As the third year of his tenure as Hong Kong’s financial secretary stretches out in front of him, Paul Chan Man-po will hope to see out the remainder of this one without putting his fiscal foot in his mouth.
Despite coming in fifth this year in our assessment of finance ministers around the region, it's not been a faultless performance.
Since being appointed finance chief in January 2017, the 63-year-old former president of the Hong Kong Institute of Certified Public Accountants has been plagued by a series of very public scandals – from libel accusations to allegations of dodgy land deals – not directly linked to his work as Hong Kong’s head honcho for finance.

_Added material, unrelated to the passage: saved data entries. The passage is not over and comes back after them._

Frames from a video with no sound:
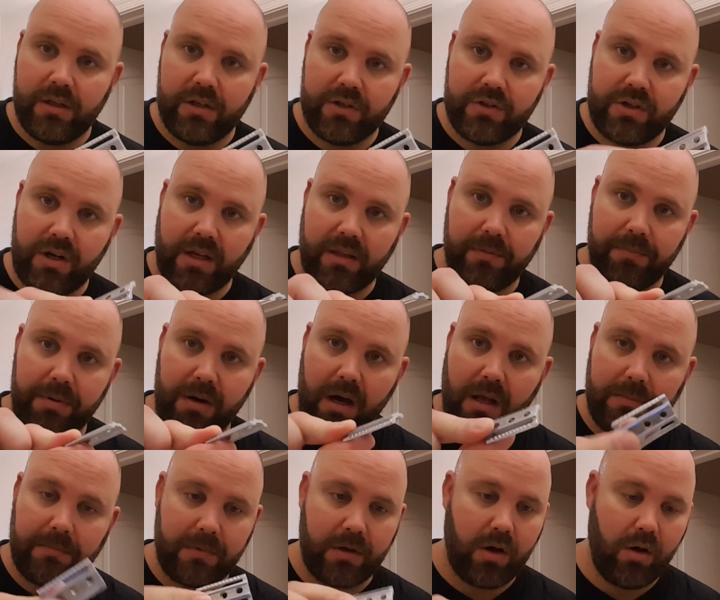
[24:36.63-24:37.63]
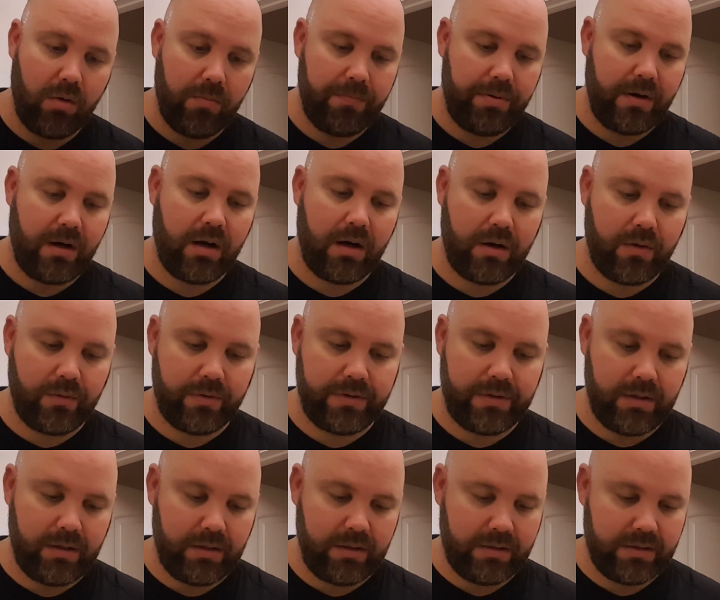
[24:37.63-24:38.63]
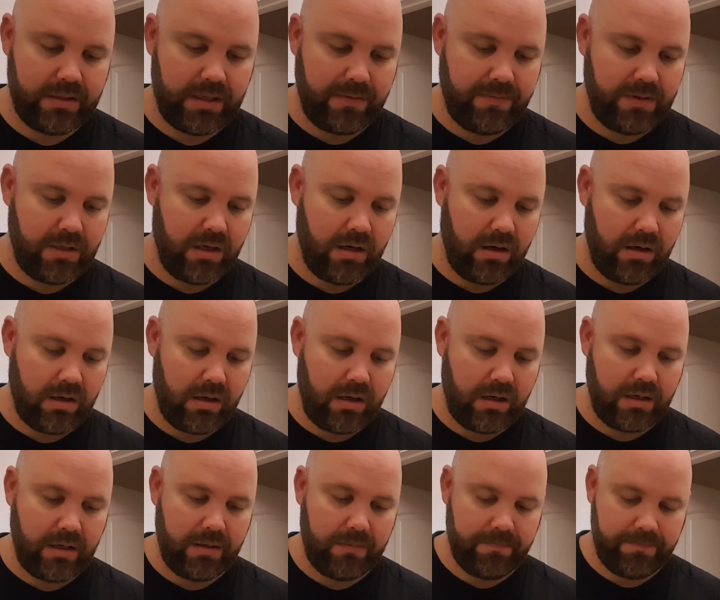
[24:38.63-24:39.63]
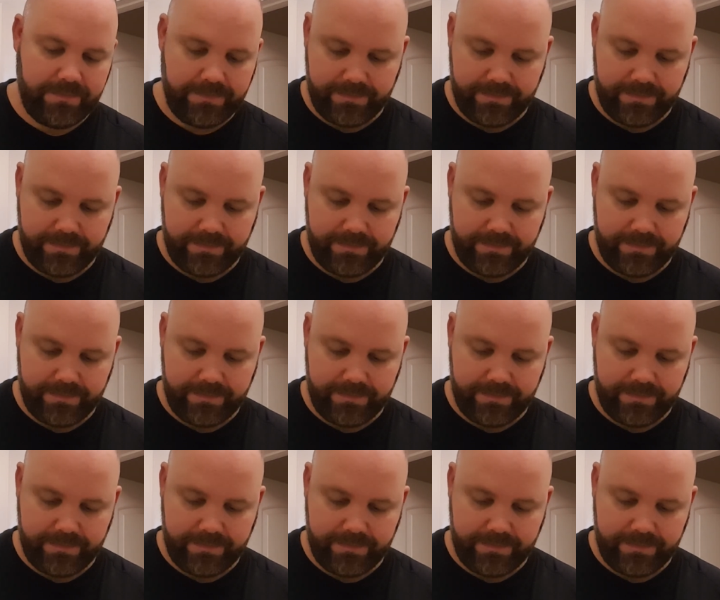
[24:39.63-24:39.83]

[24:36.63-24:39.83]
Dry the bottom comb part with the safety guard on it.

That changed several months ago when a clean slate, at least as far as his day job was concerned, became sullied over a botched plan to give a HK$4,000 ($510) cash handout to more than 2 million of the city’s 7.3 million population.

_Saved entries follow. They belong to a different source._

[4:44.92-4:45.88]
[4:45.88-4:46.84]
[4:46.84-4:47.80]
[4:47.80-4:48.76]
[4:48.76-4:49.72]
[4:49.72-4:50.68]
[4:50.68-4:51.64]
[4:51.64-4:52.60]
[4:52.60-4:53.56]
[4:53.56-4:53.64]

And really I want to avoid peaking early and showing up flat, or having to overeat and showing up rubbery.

The handout – considered by many to be a clumsy and populist fiscal instrument – will go ahead at some point later this year but only after ructions over red tape forced Chan into a public apology over the measure, which will likely cost the taxpayer more than HK$11 billion.
Mind you, it’s not like Hong Kong cannot afford to splash the cash.
In its latest credit opinion, Moody’s continued to set the Special Administrative Region of China’s fiscal strength score at “very high”, citing its very low government debt level of less than 5% of GDP.
Hong Kong’s ability to weather the twin threats of an aging population and external geopolitical shocks – especially due to the city’s increasingly intertwined relationship with mainland China and the Sino-US trade war uncertainty that brings – is also bolstered by its strong fundamentals.
“With a GDP per capita of more than $55,000 in purchasing power parity terms, households have significant capacity to absorb economic shocks,’ Moody’s said.
These concerns were highlighted in Chan’s second budget, which he delivered at the end of February.